Кулигин в драме Островского это городской дурачок, блаженный, юродивый, если угодно. Именно этим он близок к ангелу. Поэтому он, и только он может произнести слова о милосердном судье. И как раз поэтому Островский тут же удаляет его со сцены. Дальше его не должно быть. Потому что слова благодарности Кабанихи относятся не к тому, кто вытащил тело Катерины из омута, а к пресловутому «темному царству» города Калинова, к тем, кто, по ее убеждению, помог ей погубить Катерину, то есть ко всем, за исключением Кулигина.

Принято считать, что Лермонтов добавил сцену спасения Тамары ради того, чтобы провести поэму через цензуру. Если так, то это довольно странное решение. В середине XIX века мысль о спасении героини, умершей во время совокупления с Демоном, кажется, по крайней мере, крамольной.

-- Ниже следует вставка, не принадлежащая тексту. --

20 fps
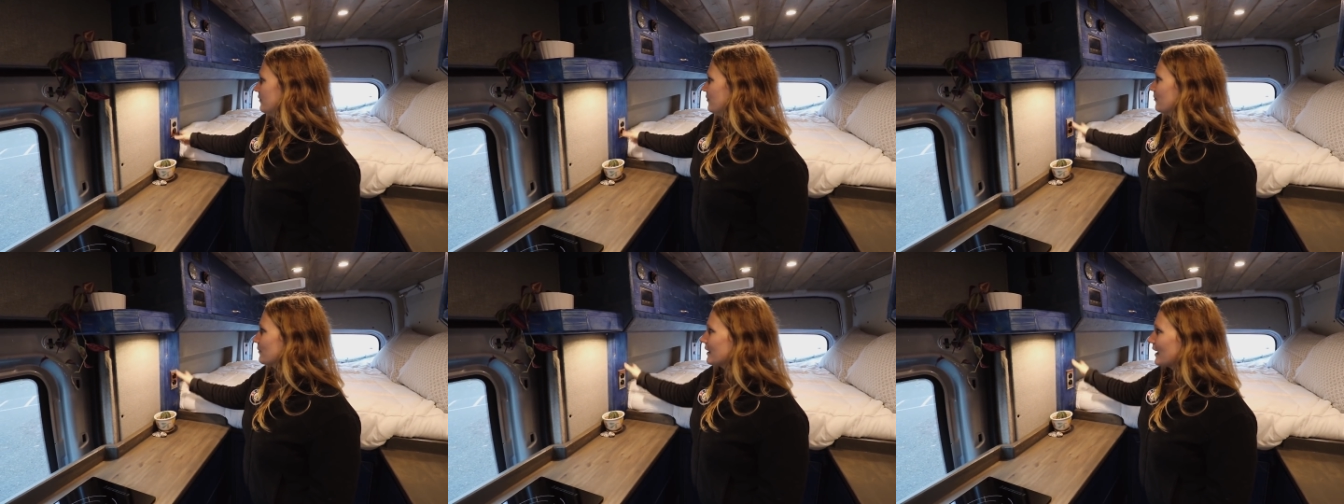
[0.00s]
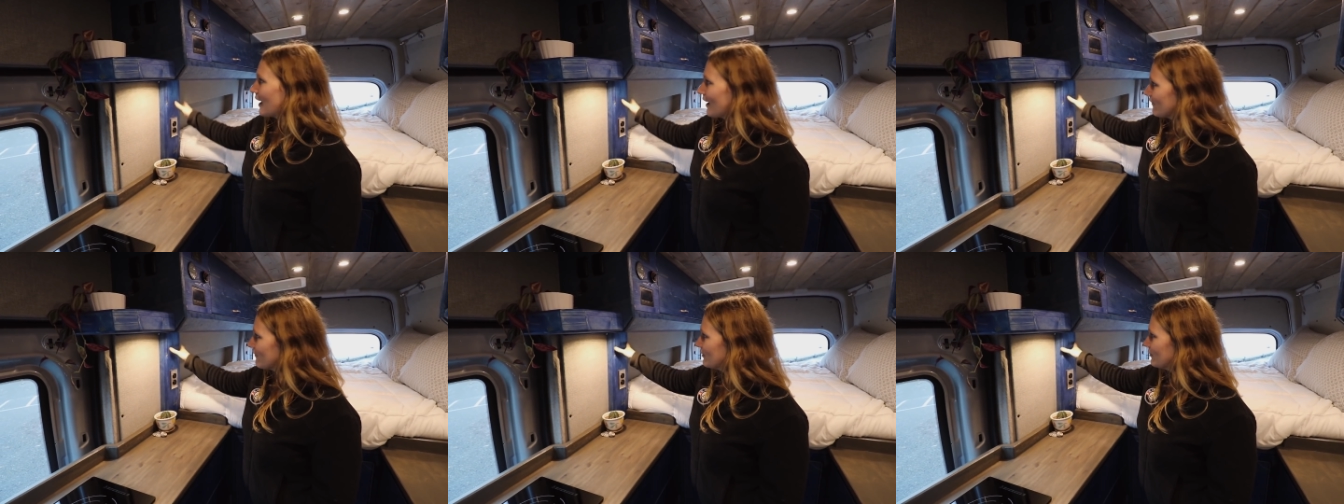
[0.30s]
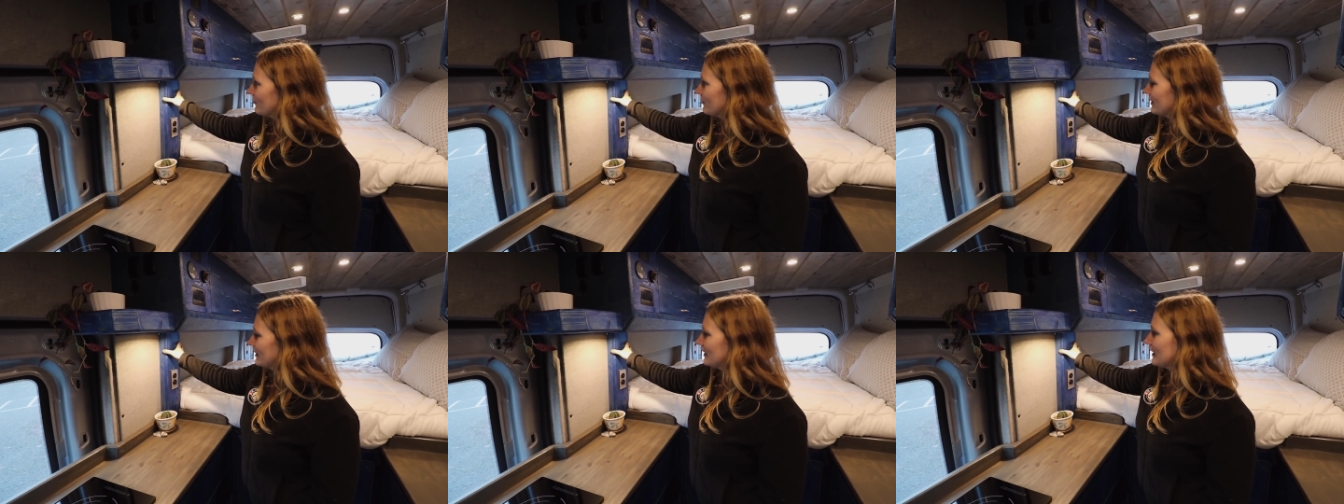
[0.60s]
We
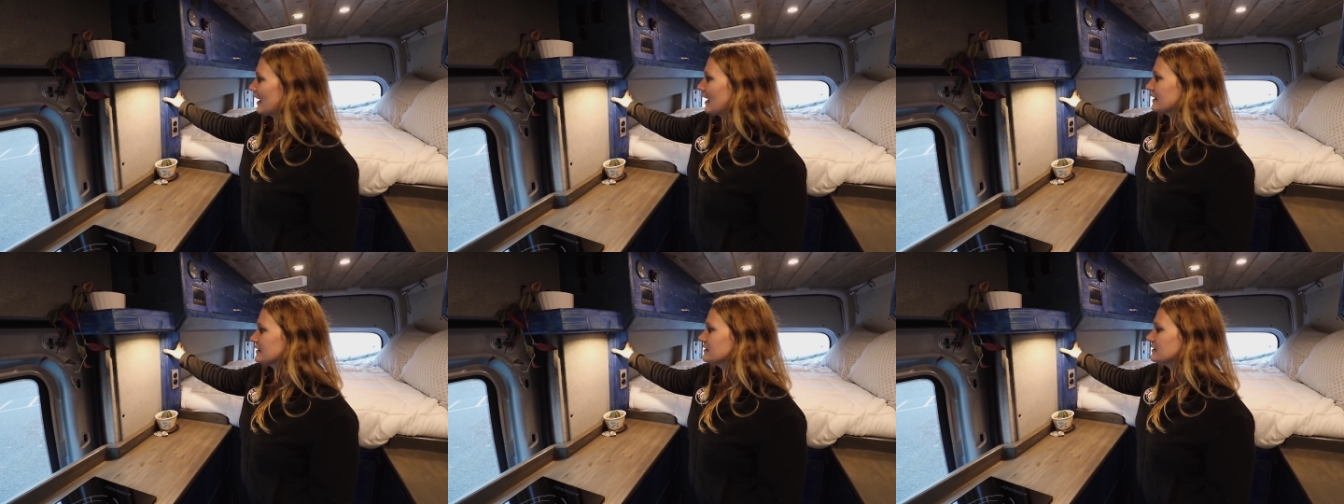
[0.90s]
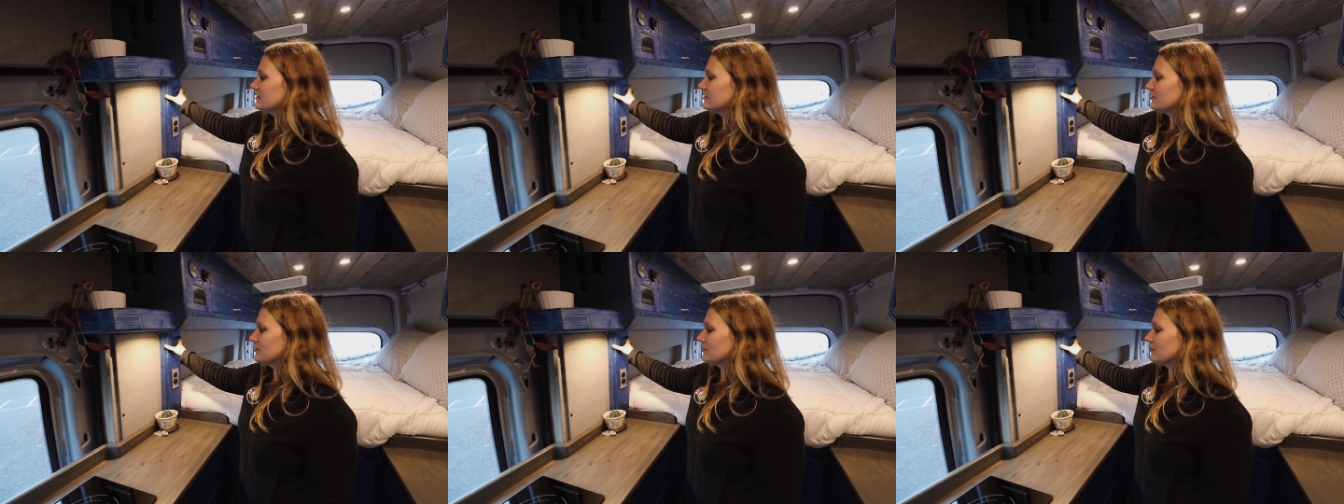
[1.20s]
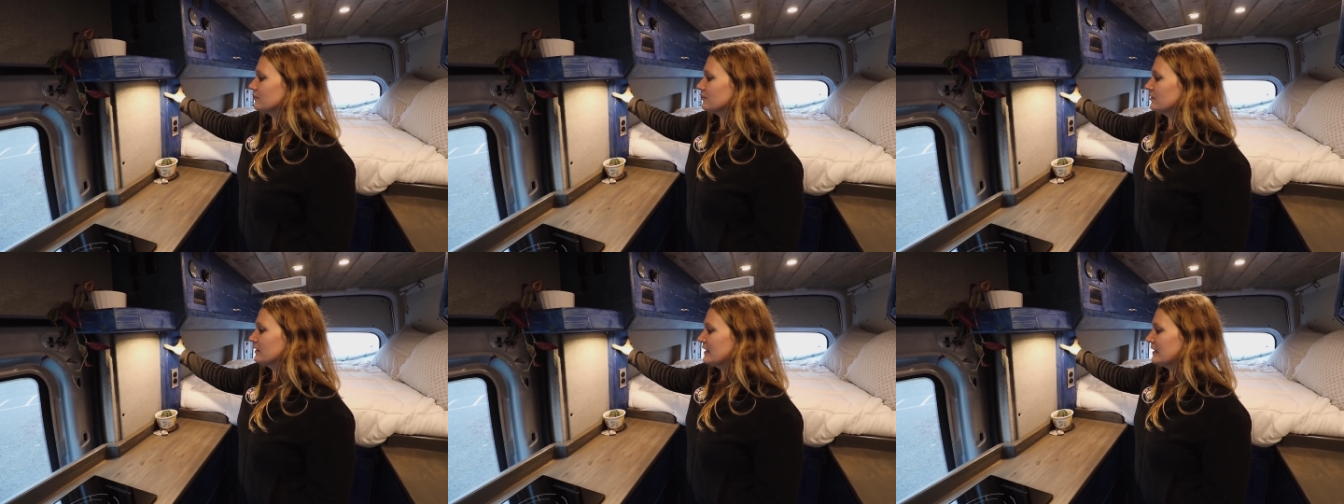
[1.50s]
haven't really had
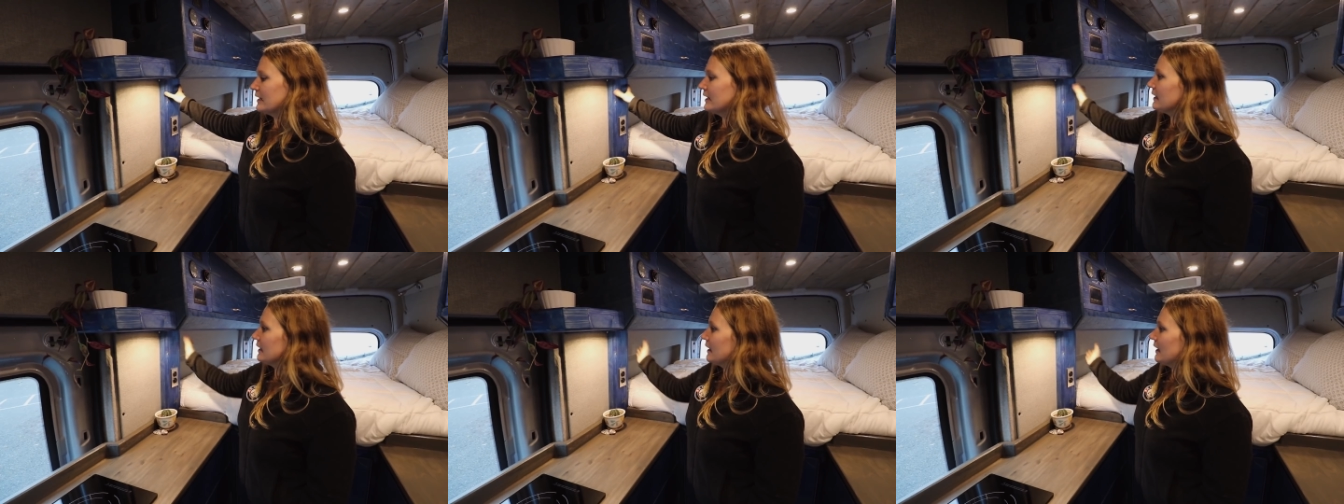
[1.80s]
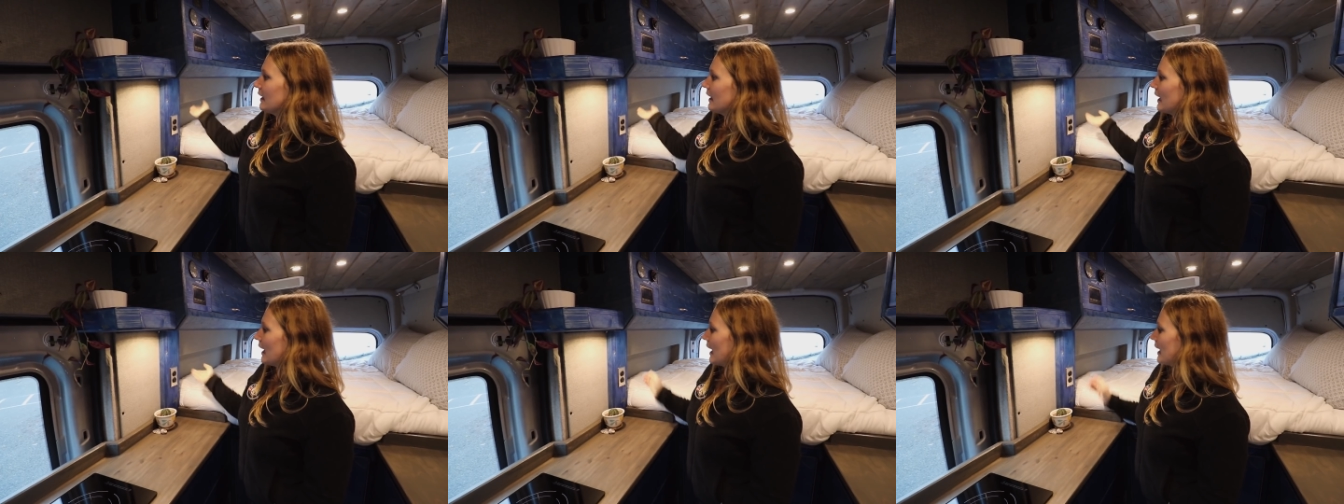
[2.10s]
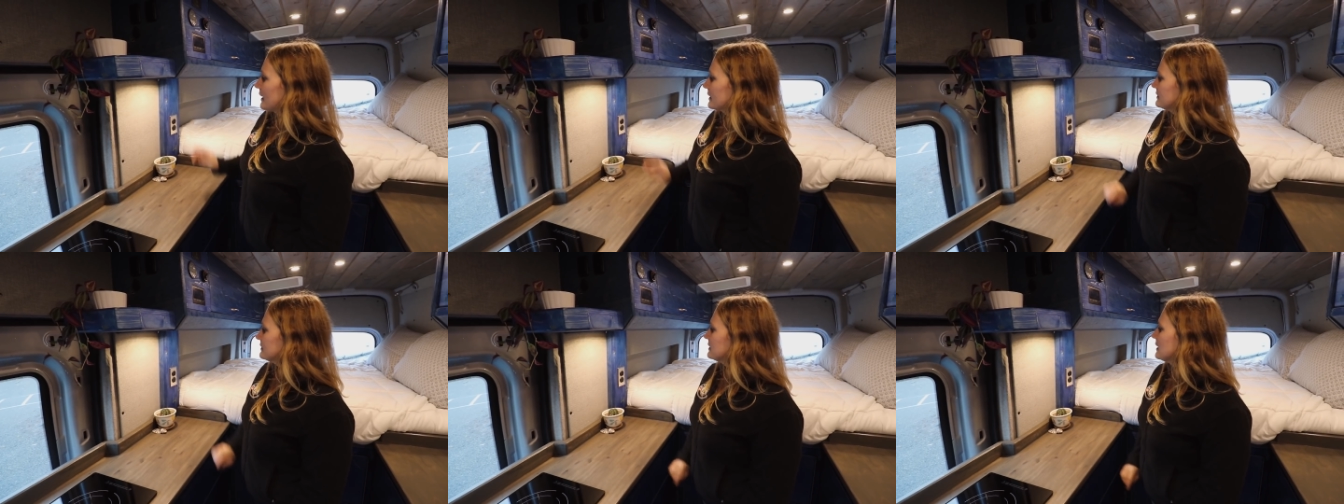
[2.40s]
to
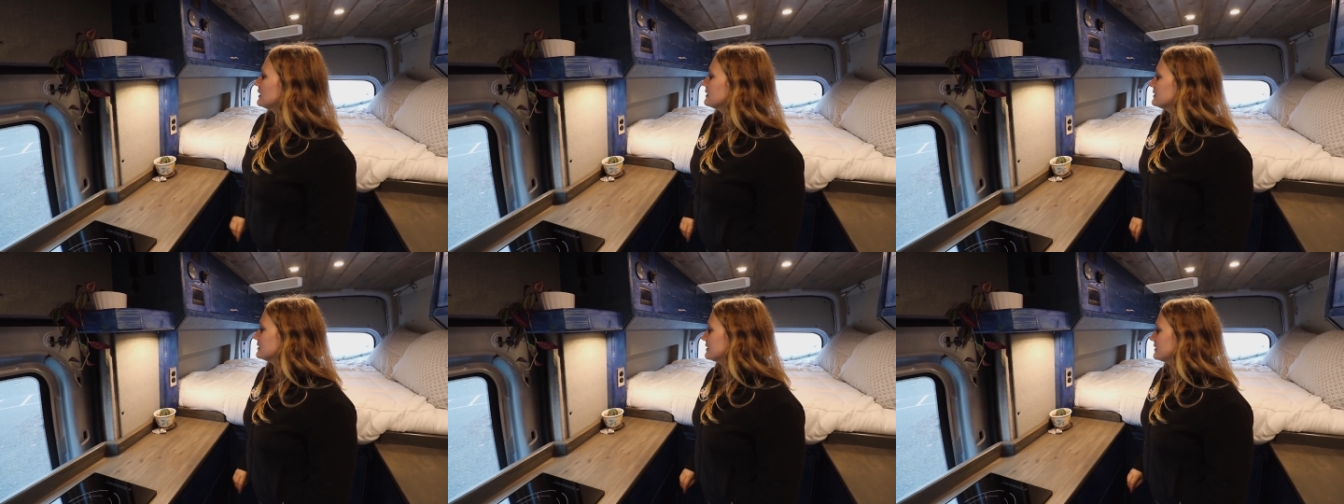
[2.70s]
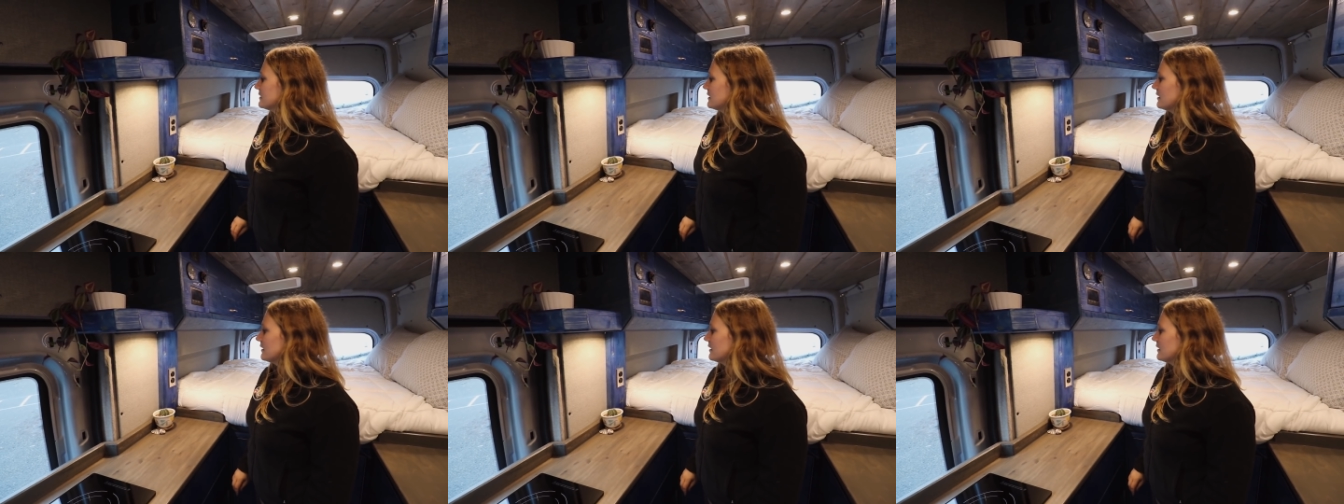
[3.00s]
access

Уже в XX веке братия пеняла преподобному Силуану Афонскому за то, что он молится о спасении всех, вопреки евангельским словам о спасении малого стада и неизбежном ввержении грешников в геенну. А преподобный Силуан преставился спустя сто (!) лет после написания «Демона».

Очевидно, Силуан обладал дерзновением, позволявшим ему обращаться к Господу с подобной молитвой. Что касается Лермонтова, то выраженная им мысль выглядит для его времени чересчур смело.

Тем более странно, что Островский, человек совсем иного, вполне церковного мировоззрения, немногим позже, всего лишь спустя двадцать лет после Лермонтова (1859), осмеливается проводить ту же мысль, пусть и более завуалированно — в соответствии с жанром.

Собственно, в чем эта мысль состоит: нет греха, который мог бы лишить человека спасения, потому что не грех властвует над душой, а милосердный Судья, Искупитель, Спаситель. И зло — Демон или «темное царство» — бессильно перед Господом. Другими словами, мысль и в том и в другом случае вполне христианская, но в обоих случаях преподнесенная чересчур неканонично.

Именно эта последняя параллель заставила меня думать, что Островский мог воспользоваться лермонтовской фабулой при создании «Грозы». И именно поэтому называл свою драму схематичной. Иное дело, что гений драматурга настолько значителен, что он, воспользовавшись чужой схемой, создал произведение необычайно многоплановое и, по сути, до конца не прочитанное до сих пор.

И последнее. Я перечитал все дневники, записные книжки и письма Островского и нигде не нашел подтверждения тому, что он опирался на лермонтовский сюжет при создании «Грозы».